MAPA applies only to “Agencies” as defined in Title 40. See 40 M.P.T.L. ch. 1 § 2. An “Agency” under MAPA is “each commission, committee as defined in Article VI of the Tribal Constitution, or regulatory official of the Mashantucket Pequot Tribal Nation authorized by Tribal Law or such other official as specifically granted authority by Tribal Council Resolution to determine Contested Matters.” 40 M.P.T.L. ch. 1 § 3(b).

*2 Here, the Plaintiff named “Labor Relations” as the Defendant in his Appeal.2 Additionally, he noted in a letter to the Court dated March 30, 2016, that he was submitting a “grievance” to the Court pursuant to Article 19 of the Collective Bargaining Agreement between the Union and the Fire Department. Attached to this letter was communication from the Executive Director of Labor Relations. However, “Labor Relations” is not a commission or committee formed by the Tribal Constitution, nor is it given authority by Tribal Council Resolution to determine contested matters. The Court finds that to the extent that a “Labor Relations” department might exist, it does not fall within the above definition of “Agency” under Chapter 1, Section 3 of MAPA. Because “Labor Relations” is not an “Agency” as defined in MAPA, the Court does not have subject matter jurisdiction over this claim.

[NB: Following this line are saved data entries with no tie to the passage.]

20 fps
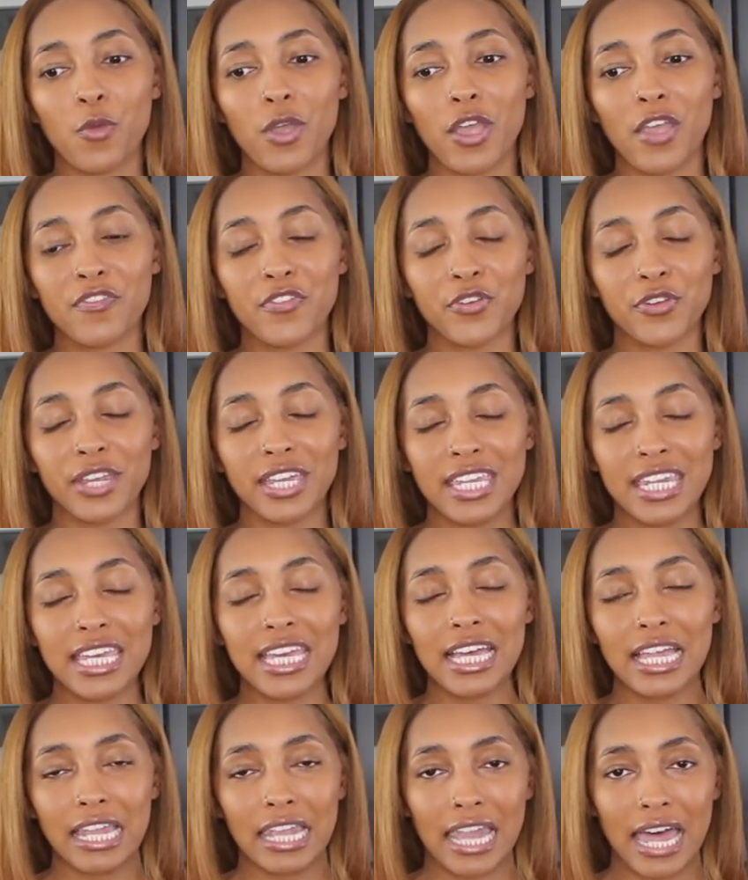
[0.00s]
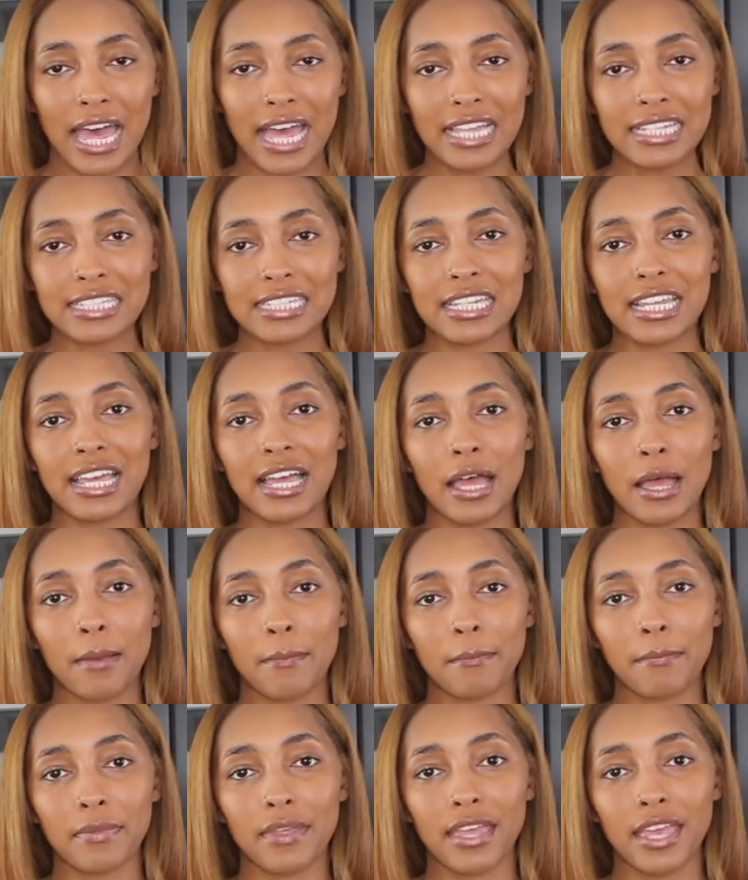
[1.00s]
if you're eating a lot
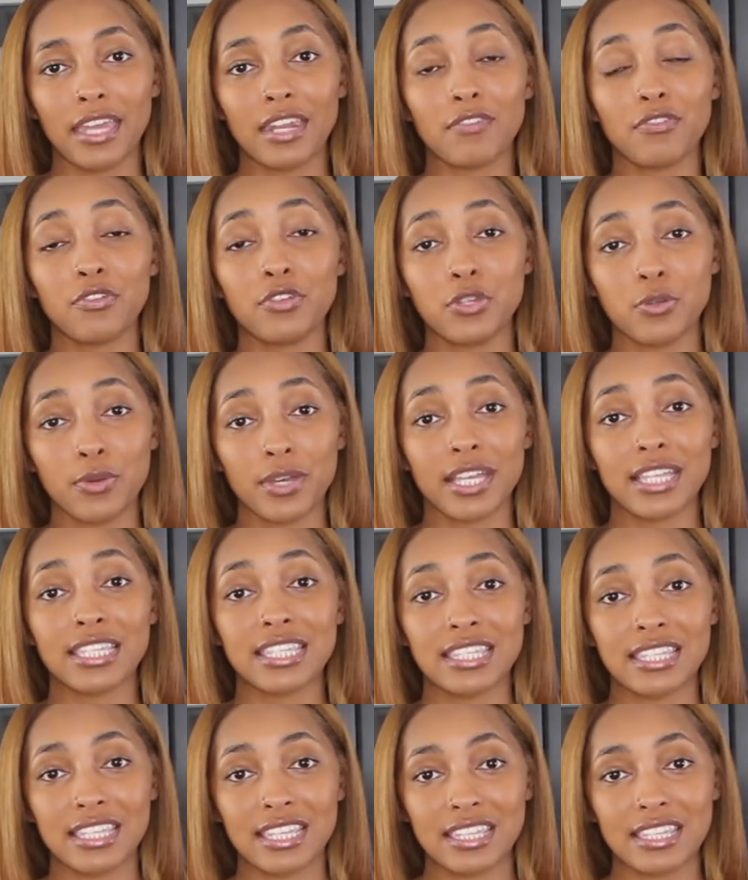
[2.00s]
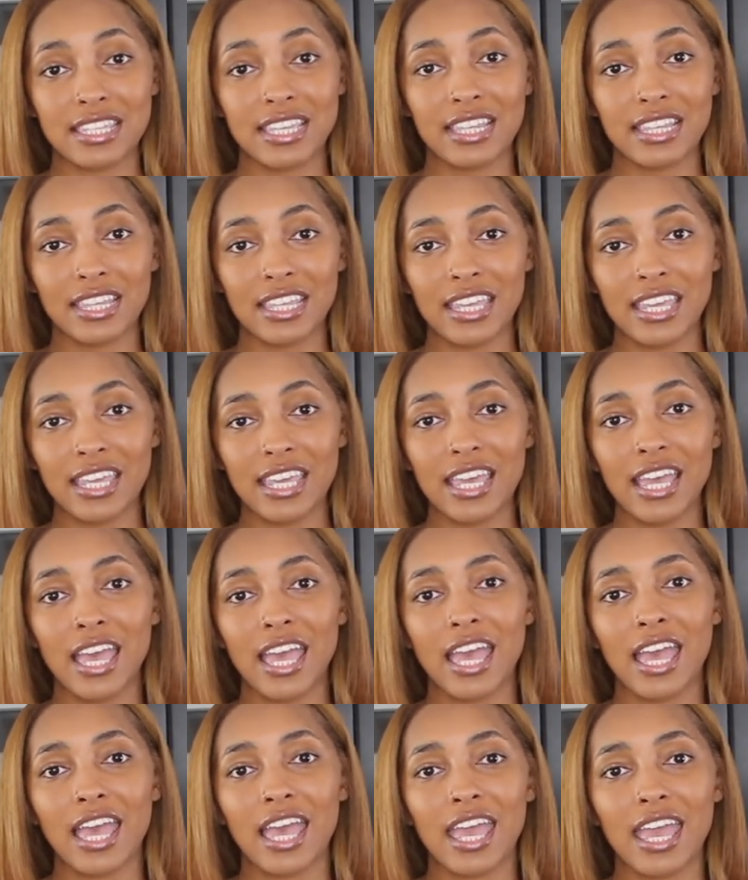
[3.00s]
um, and if you do it consistently
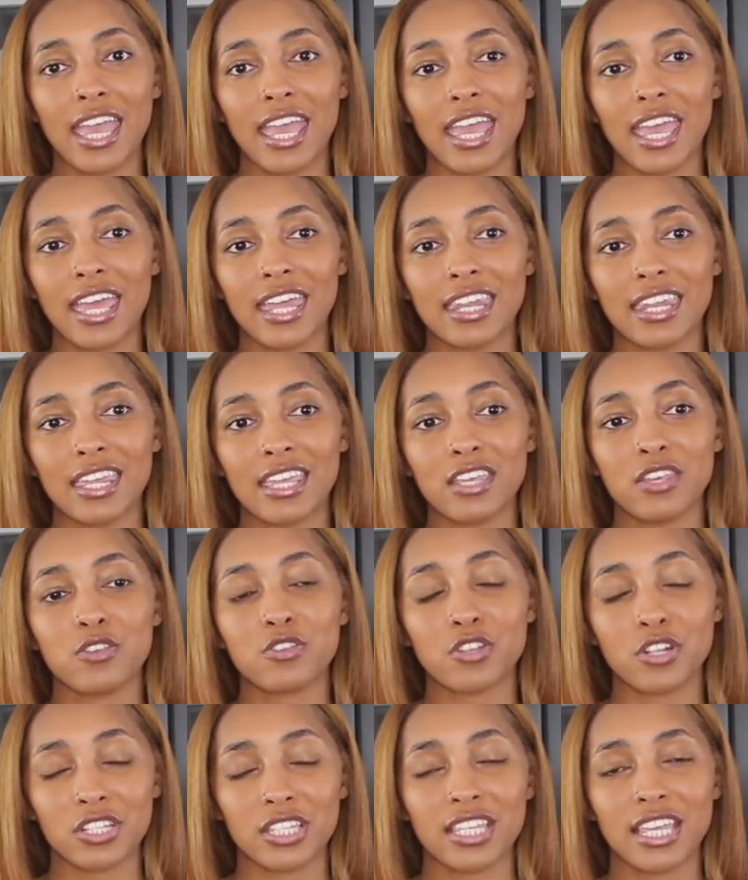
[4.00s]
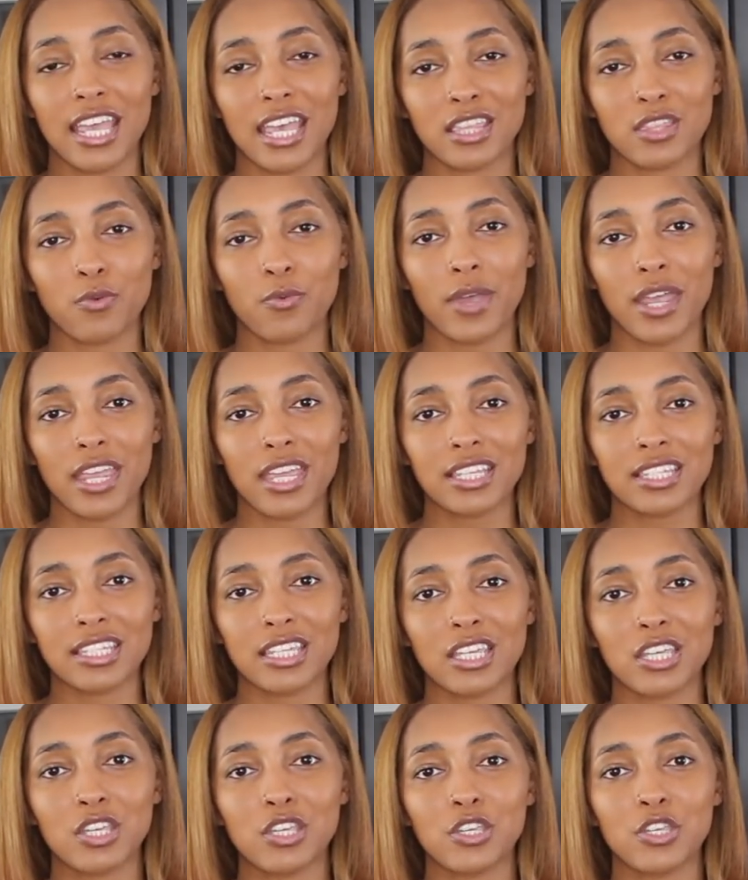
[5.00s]
and you start to gain the weight,
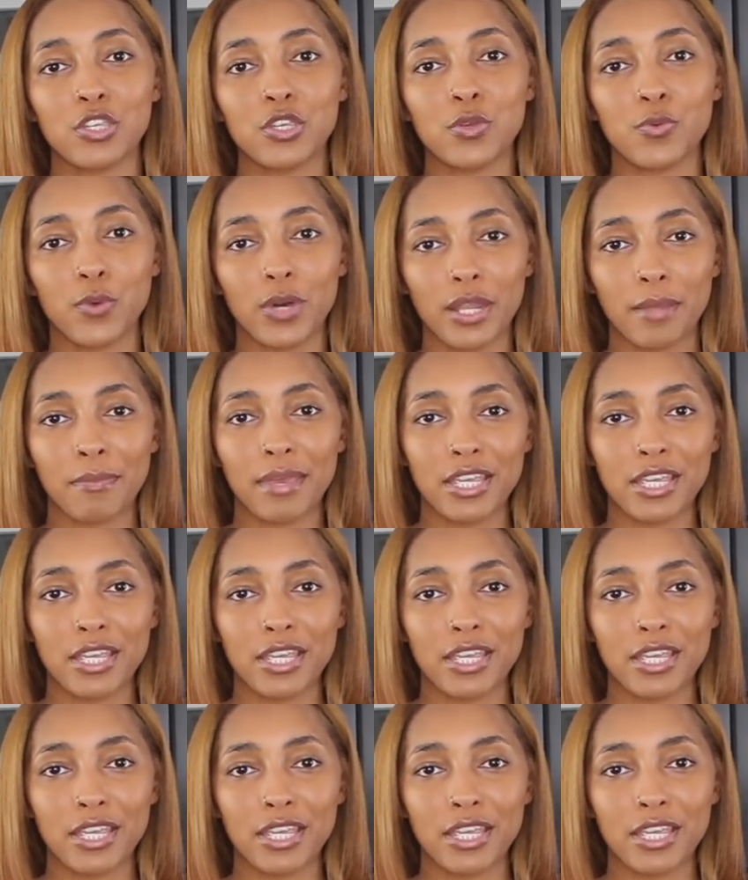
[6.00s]
you want to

The Plaintiff, who is now represented by counsel,3 no longer argues that this Court has jurisdiction under Title 40. Rather, Plaintiff’s counsel stated at oral argument that filing under MAPA was an honest mistake which should not be penalized with dismissal. The Court appreciates and commends Counsel’s candor. This Court has held on prior occasions, however, that equitable considerations cannot prevail where the issue is jurisdictional in nature. See Talyosef v. Mashantucket Pequot Worker’s Compensation Com’n, 6 Mash.Rep. 227, 229 (2015) (“[b]ecause the time limitation is jurisdictional in nature, equitable defenses such as waiver and estoppels [sic] are not available to the plaintiff” (citing Jenkins v. MPGE, 1 Mash.Rep. 9, 15, 1 Mash. 7 (1993)); Gaudet v. MPGE, 4 Mash.Rep. 373, 376 (2006) (“[t]he time period for filing claims for relief is jurisdictional in nature and not subject to waiver for any reason (emphasis in original)” (citing Braffith v. MPGE, 1 Mash.App. 49, 50, 1 MPR 38 (1997)); McKenney v. MPGE, 2 Mash.Rep. 194, 197, 2 Mash. 233 (1997). Stated differently, equitable considerations cannot be used to confer jurisdiction upon this Court where none exists.

For the foregoing reasons the Plaintiff’s suit is dismissed with prejudice.

All Citations
2016 WL 7508161



On April 7, the President of the Union, Andrew Stino, and other firemen, visited the court and informed the Court Clerk that they had been contacted by the Tribe’s Counsel, Attorney Tawnii Cooper–Smith. Attorney Cooper–Smith had informed the firefighters that in her view Title 40 was not the correct way to commence this action. The firemen insisted that they were appealing what they considered to be an abuse of administrative process. They persisted in their belief that an appeal under Title 40 was the correct vehicle for bringing this action.


The Plaintiff was not represented by counsel when this appeal was filed.


The Plaintiff’s counsel filed his appearance at the oral argument on the instant motion.